What is needed -> Any picture in the listing is left out of the copy; all else is duplicated exactly.

Information provided ->
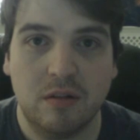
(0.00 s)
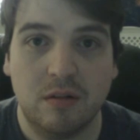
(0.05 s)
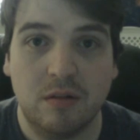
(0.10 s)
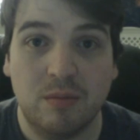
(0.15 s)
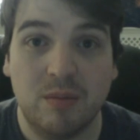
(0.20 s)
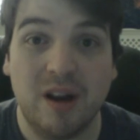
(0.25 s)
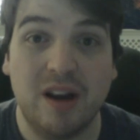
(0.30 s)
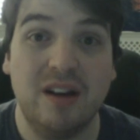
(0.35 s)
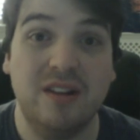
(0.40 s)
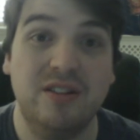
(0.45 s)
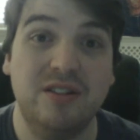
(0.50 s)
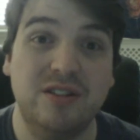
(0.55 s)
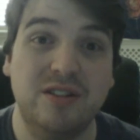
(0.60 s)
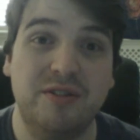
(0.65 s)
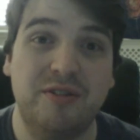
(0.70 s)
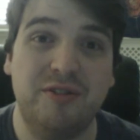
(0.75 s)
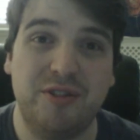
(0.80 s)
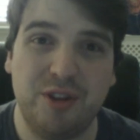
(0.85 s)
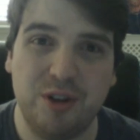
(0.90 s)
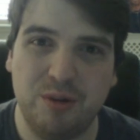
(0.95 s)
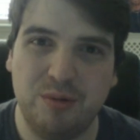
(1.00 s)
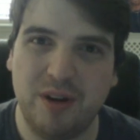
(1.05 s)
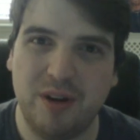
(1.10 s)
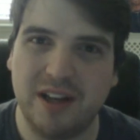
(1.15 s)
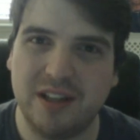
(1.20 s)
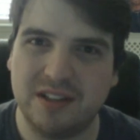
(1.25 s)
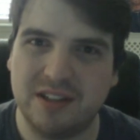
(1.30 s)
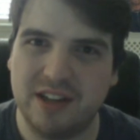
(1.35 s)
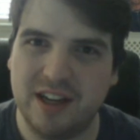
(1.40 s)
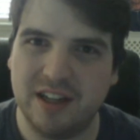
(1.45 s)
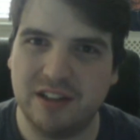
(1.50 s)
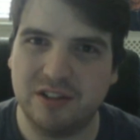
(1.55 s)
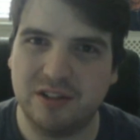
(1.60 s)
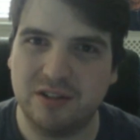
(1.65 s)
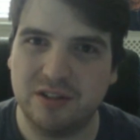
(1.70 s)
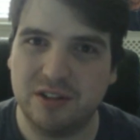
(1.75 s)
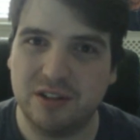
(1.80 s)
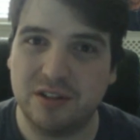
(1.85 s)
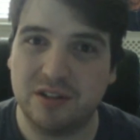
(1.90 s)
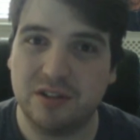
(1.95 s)
Well, there's a few ways to
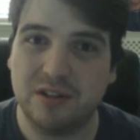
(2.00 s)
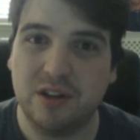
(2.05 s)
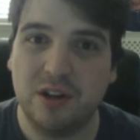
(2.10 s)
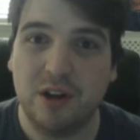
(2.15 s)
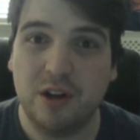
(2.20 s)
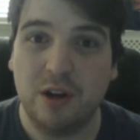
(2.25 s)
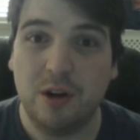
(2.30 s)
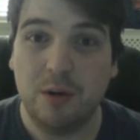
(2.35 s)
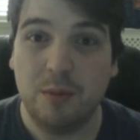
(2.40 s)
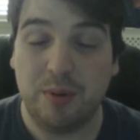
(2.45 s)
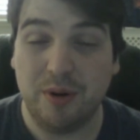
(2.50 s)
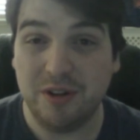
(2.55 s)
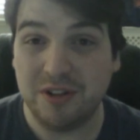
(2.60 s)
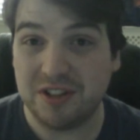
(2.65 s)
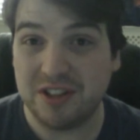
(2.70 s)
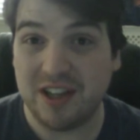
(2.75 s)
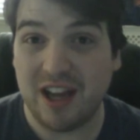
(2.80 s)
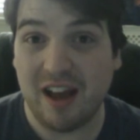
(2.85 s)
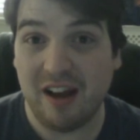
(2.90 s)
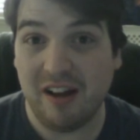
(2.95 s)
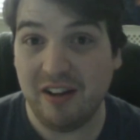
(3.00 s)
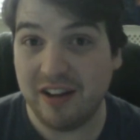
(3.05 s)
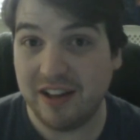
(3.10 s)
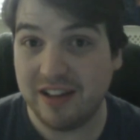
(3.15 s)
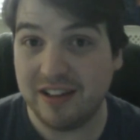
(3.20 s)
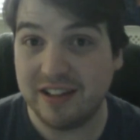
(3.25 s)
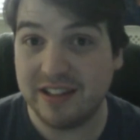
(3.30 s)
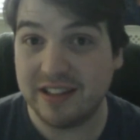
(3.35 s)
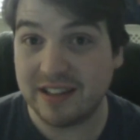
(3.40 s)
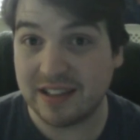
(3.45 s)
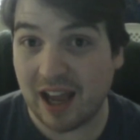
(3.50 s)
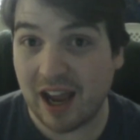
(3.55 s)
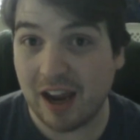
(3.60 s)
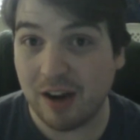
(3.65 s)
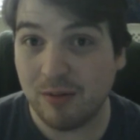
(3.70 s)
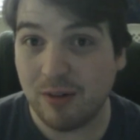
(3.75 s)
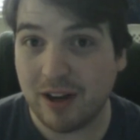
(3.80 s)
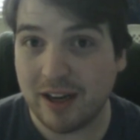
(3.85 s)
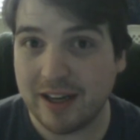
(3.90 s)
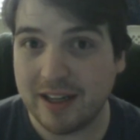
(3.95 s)
answer this. Personality and
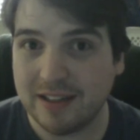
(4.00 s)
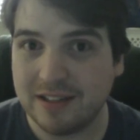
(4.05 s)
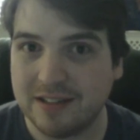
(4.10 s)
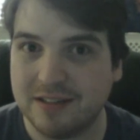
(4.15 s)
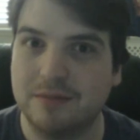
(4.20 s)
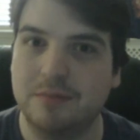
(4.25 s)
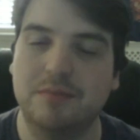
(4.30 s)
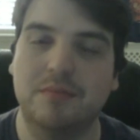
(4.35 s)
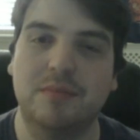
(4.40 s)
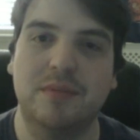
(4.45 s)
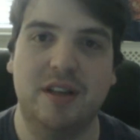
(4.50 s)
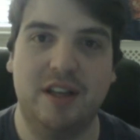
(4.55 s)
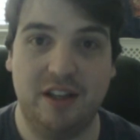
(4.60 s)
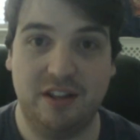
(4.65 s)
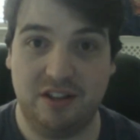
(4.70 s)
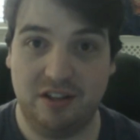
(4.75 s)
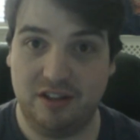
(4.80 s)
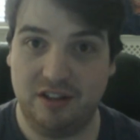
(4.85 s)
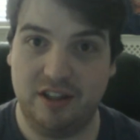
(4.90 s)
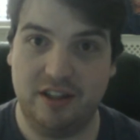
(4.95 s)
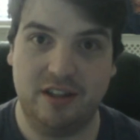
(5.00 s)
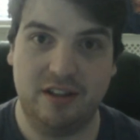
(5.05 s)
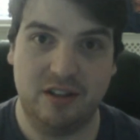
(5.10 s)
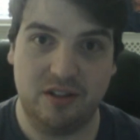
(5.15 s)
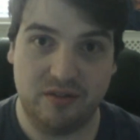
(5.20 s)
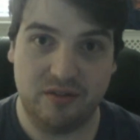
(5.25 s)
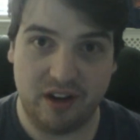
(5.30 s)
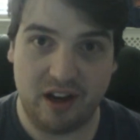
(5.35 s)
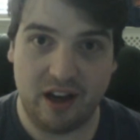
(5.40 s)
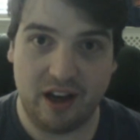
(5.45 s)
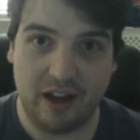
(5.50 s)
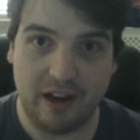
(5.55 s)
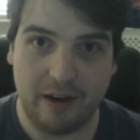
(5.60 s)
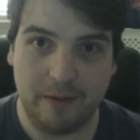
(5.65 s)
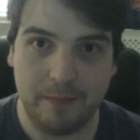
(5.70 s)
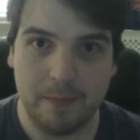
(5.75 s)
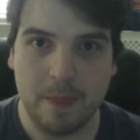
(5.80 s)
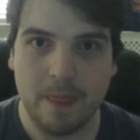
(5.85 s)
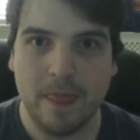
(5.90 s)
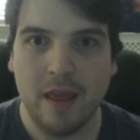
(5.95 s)
design-wise, easily, it's Vi.
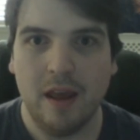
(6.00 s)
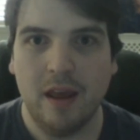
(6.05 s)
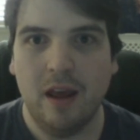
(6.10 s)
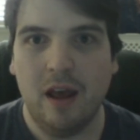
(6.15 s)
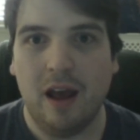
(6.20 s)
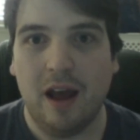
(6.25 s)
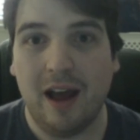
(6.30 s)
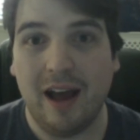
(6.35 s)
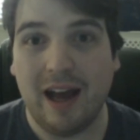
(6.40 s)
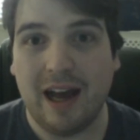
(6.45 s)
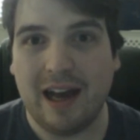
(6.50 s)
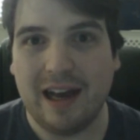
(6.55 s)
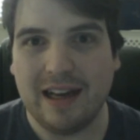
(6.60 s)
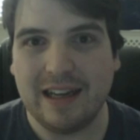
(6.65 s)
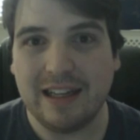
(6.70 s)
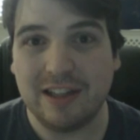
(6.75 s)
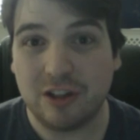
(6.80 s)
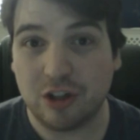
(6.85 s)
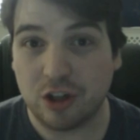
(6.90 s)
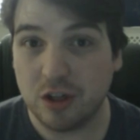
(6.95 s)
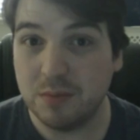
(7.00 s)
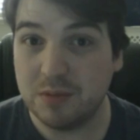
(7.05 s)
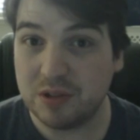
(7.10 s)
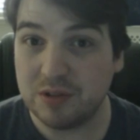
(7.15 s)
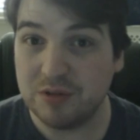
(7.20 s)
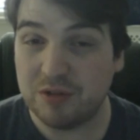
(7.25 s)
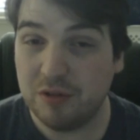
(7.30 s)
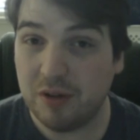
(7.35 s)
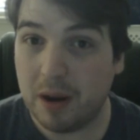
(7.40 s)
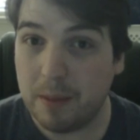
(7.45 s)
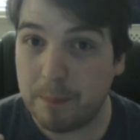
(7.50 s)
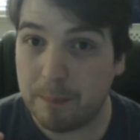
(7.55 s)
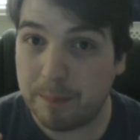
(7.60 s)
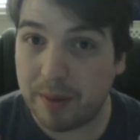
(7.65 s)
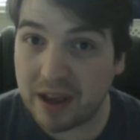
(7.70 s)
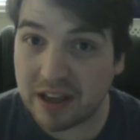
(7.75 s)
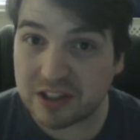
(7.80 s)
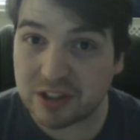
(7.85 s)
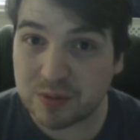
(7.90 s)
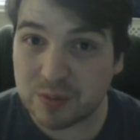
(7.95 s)
In terms of who I'm
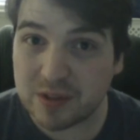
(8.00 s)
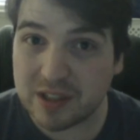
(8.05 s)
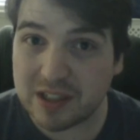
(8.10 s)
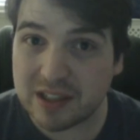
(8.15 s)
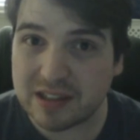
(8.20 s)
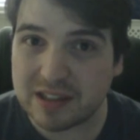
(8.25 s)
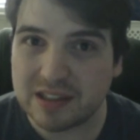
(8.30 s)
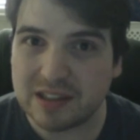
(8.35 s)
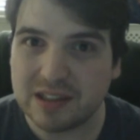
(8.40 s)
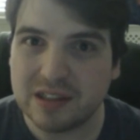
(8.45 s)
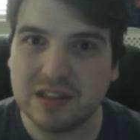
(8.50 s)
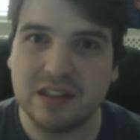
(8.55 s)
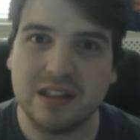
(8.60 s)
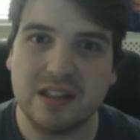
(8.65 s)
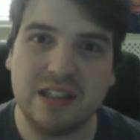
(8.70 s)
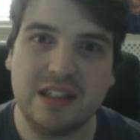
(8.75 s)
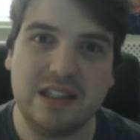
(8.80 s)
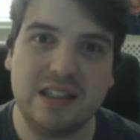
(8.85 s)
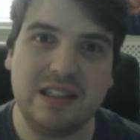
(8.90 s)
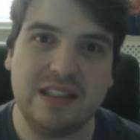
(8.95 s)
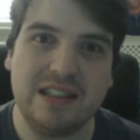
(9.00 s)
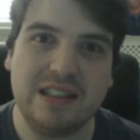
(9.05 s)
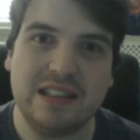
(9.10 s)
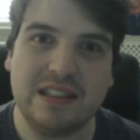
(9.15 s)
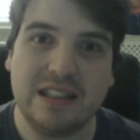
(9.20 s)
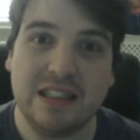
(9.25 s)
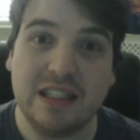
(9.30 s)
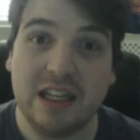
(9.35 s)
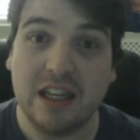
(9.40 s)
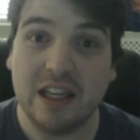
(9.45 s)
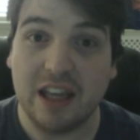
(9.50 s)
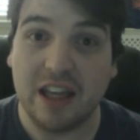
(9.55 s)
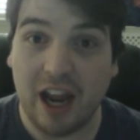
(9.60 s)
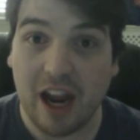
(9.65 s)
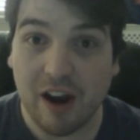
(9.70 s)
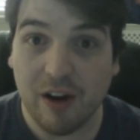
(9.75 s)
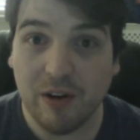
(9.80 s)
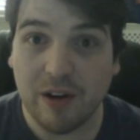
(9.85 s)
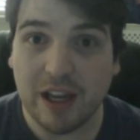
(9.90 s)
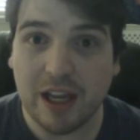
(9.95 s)
best with,
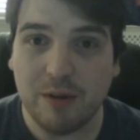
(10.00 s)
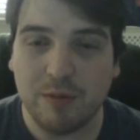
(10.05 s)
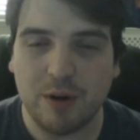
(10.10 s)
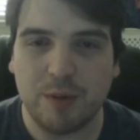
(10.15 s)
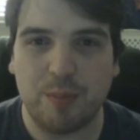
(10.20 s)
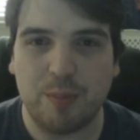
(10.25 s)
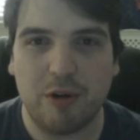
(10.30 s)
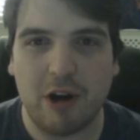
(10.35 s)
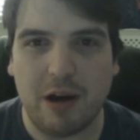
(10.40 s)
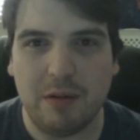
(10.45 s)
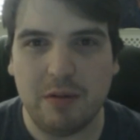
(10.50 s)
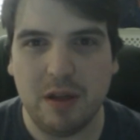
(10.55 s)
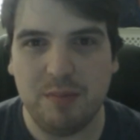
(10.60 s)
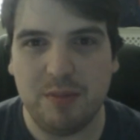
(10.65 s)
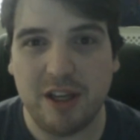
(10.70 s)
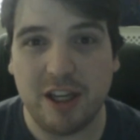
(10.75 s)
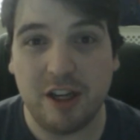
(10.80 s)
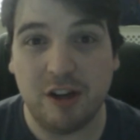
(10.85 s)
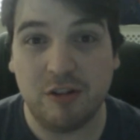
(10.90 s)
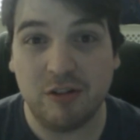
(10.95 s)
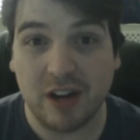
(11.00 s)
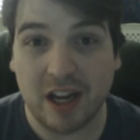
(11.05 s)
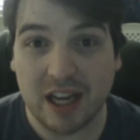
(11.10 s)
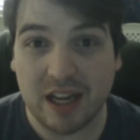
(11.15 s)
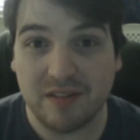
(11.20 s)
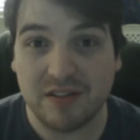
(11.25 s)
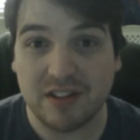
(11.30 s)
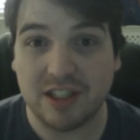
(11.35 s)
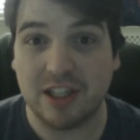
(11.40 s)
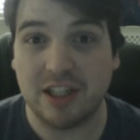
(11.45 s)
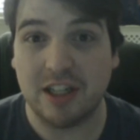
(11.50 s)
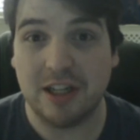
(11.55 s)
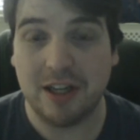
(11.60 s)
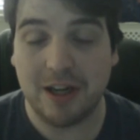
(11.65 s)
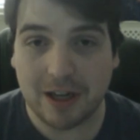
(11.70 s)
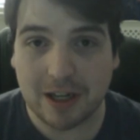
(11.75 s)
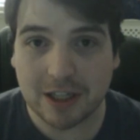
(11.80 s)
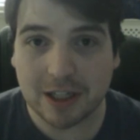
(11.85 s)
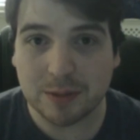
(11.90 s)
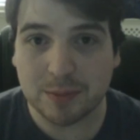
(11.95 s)
carry would probably be Graves and
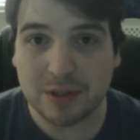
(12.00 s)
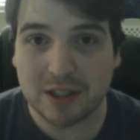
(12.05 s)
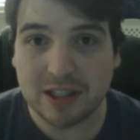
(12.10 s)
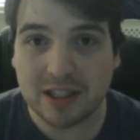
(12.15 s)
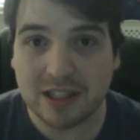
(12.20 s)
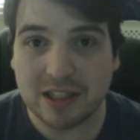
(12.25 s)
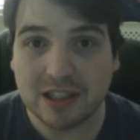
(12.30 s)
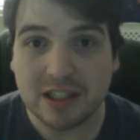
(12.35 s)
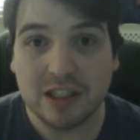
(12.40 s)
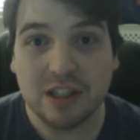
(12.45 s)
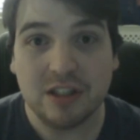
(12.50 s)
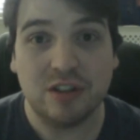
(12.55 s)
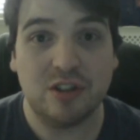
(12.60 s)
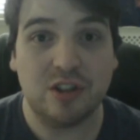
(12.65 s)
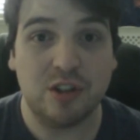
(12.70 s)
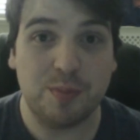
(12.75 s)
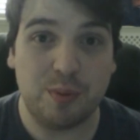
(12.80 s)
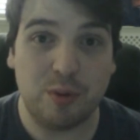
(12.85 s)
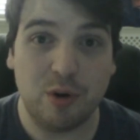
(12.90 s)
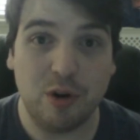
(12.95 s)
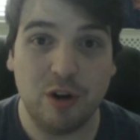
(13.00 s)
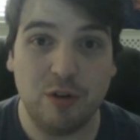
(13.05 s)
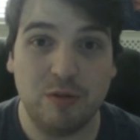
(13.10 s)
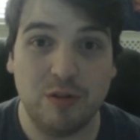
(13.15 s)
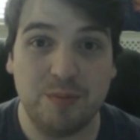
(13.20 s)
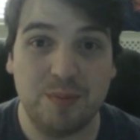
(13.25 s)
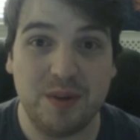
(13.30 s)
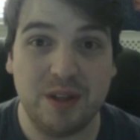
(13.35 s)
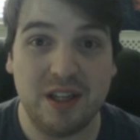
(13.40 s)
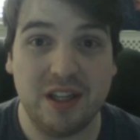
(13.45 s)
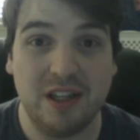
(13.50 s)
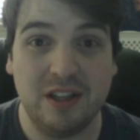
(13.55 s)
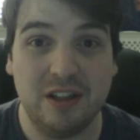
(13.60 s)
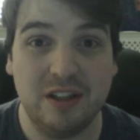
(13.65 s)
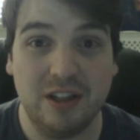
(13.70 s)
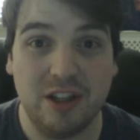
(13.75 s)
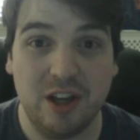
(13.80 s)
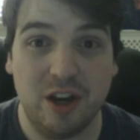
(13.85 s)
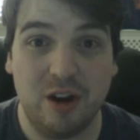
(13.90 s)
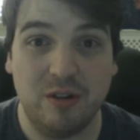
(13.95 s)
Kog'Maw, support would be
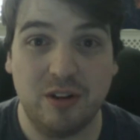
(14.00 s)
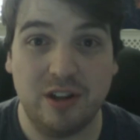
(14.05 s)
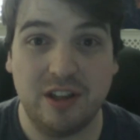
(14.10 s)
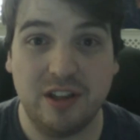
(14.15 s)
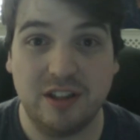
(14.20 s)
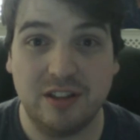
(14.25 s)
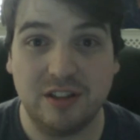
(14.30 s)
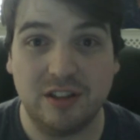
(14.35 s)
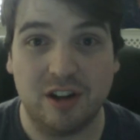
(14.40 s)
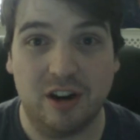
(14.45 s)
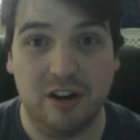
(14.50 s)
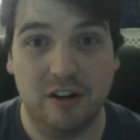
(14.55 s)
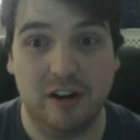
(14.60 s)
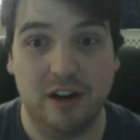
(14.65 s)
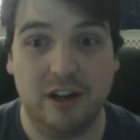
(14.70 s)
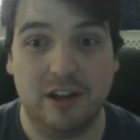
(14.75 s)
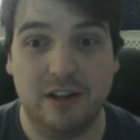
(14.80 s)
Leona and Taric.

Result ->
(0.00 s)
(0.05 s)
(0.10 s)
(0.15 s)
(0.20 s)
(0.25 s)
(0.30 s)
(0.35 s)
(0.40 s)
(0.45 s)
(0.50 s)
(0.55 s)
(0.60 s)
(0.65 s)
(0.70 s)
(0.75 s)
(0.80 s)
(0.85 s)
(0.90 s)
(0.95 s)
(1.00 s)
(1.05 s)
(1.10 s)
(1.15 s)
(1.20 s)
(1.25 s)
(1.30 s)
(1.35 s)
(1.40 s)
(1.45 s)
(1.50 s)
(1.55 s)
(1.60 s)
(1.65 s)
(1.70 s)
(1.75 s)
(1.80 s)
(1.85 s)
(1.90 s)
(1.95 s)
Well, there's a few ways to
(2.00 s)
(2.05 s)
(2.10 s)
(2.15 s)
(2.20 s)
(2.25 s)
(2.30 s)
(2.35 s)
(2.40 s)
(2.45 s)
(2.50 s)
(2.55 s)
(2.60 s)
(2.65 s)
(2.70 s)
(2.75 s)
(2.80 s)
(2.85 s)
(2.90 s)
(2.95 s)
(3.00 s)
(3.05 s)
(3.10 s)
(3.15 s)
(3.20 s)
(3.25 s)
(3.30 s)
(3.35 s)
(3.40 s)
(3.45 s)
(3.50 s)
(3.55 s)
(3.60 s)
(3.65 s)
(3.70 s)
(3.75 s)
(3.80 s)
(3.85 s)
(3.90 s)
(3.95 s)
answer this. Personality and
(4.00 s)
(4.05 s)
(4.10 s)
(4.15 s)
(4.20 s)
(4.25 s)
(4.30 s)
(4.35 s)
(4.40 s)
(4.45 s)
(4.50 s)
(4.55 s)
(4.60 s)
(4.65 s)
(4.70 s)
(4.75 s)
(4.80 s)
(4.85 s)
(4.90 s)
(4.95 s)
(5.00 s)
(5.05 s)
(5.10 s)
(5.15 s)
(5.20 s)
(5.25 s)
(5.30 s)
(5.35 s)
(5.40 s)
(5.45 s)
(5.50 s)
(5.55 s)
(5.60 s)
(5.65 s)
(5.70 s)
(5.75 s)
(5.80 s)
(5.85 s)
(5.90 s)
(5.95 s)
design-wise, easily, it's Vi.
(6.00 s)
(6.05 s)
(6.10 s)
(6.15 s)
(6.20 s)
(6.25 s)
(6.30 s)
(6.35 s)
(6.40 s)
(6.45 s)
(6.50 s)
(6.55 s)
(6.60 s)
(6.65 s)
(6.70 s)
(6.75 s)
(6.80 s)
(6.85 s)
(6.90 s)
(6.95 s)
(7.00 s)
(7.05 s)
(7.10 s)
(7.15 s)
(7.20 s)
(7.25 s)
(7.30 s)
(7.35 s)
(7.40 s)
(7.45 s)
(7.50 s)
(7.55 s)
(7.60 s)
(7.65 s)
(7.70 s)
(7.75 s)
(7.80 s)
(7.85 s)
(7.90 s)
(7.95 s)
In terms of who I'm
(8.00 s)
(8.05 s)
(8.10 s)
(8.15 s)
(8.20 s)
(8.25 s)
(8.30 s)
(8.35 s)
(8.40 s)
(8.45 s)
(8.50 s)
(8.55 s)
(8.60 s)
(8.65 s)
(8.70 s)
(8.75 s)
(8.80 s)
(8.85 s)
(8.90 s)
(8.95 s)
(9.00 s)
(9.05 s)
(9.10 s)
(9.15 s)
(9.20 s)
(9.25 s)
(9.30 s)
(9.35 s)
(9.40 s)
(9.45 s)
(9.50 s)
(9.55 s)
(9.60 s)
(9.65 s)
(9.70 s)
(9.75 s)
(9.80 s)
(9.85 s)
(9.90 s)
(9.95 s)
best with,
(10.00 s)
(10.05 s)
(10.10 s)
(10.15 s)
(10.20 s)
(10.25 s)
(10.30 s)
(10.35 s)
(10.40 s)
(10.45 s)
(10.50 s)
(10.55 s)
(10.60 s)
(10.65 s)
(10.70 s)
(10.75 s)
(10.80 s)
(10.85 s)
(10.90 s)
(10.95 s)
(11.00 s)
(11.05 s)
(11.10 s)
(11.15 s)
(11.20 s)
(11.25 s)
(11.30 s)
(11.35 s)
(11.40 s)
(11.45 s)
(11.50 s)
(11.55 s)
(11.60 s)
(11.65 s)
(11.70 s)
(11.75 s)
(11.80 s)
(11.85 s)
(11.90 s)
(11.95 s)
carry would probably be Graves and
(12.00 s)
(12.05 s)
(12.10 s)
(12.15 s)
(12.20 s)
(12.25 s)
(12.30 s)
(12.35 s)
(12.40 s)
(12.45 s)
(12.50 s)
(12.55 s)
(12.60 s)
(12.65 s)
(12.70 s)
(12.75 s)
(12.80 s)
(12.85 s)
(12.90 s)
(12.95 s)
(13.00 s)
(13.05 s)
(13.10 s)
(13.15 s)
(13.20 s)
(13.25 s)
(13.30 s)
(13.35 s)
(13.40 s)
(13.45 s)
(13.50 s)
(13.55 s)
(13.60 s)
(13.65 s)
(13.70 s)
(13.75 s)
(13.80 s)
(13.85 s)
(13.90 s)
(13.95 s)
Kog'Maw, support would be
(14.00 s)
(14.05 s)
(14.10 s)
(14.15 s)
(14.20 s)
(14.25 s)
(14.30 s)
(14.35 s)
(14.40 s)
(14.45 s)
(14.50 s)
(14.55 s)
(14.60 s)
(14.65 s)
(14.70 s)
(14.75 s)
(14.80 s)
Leona and Taric.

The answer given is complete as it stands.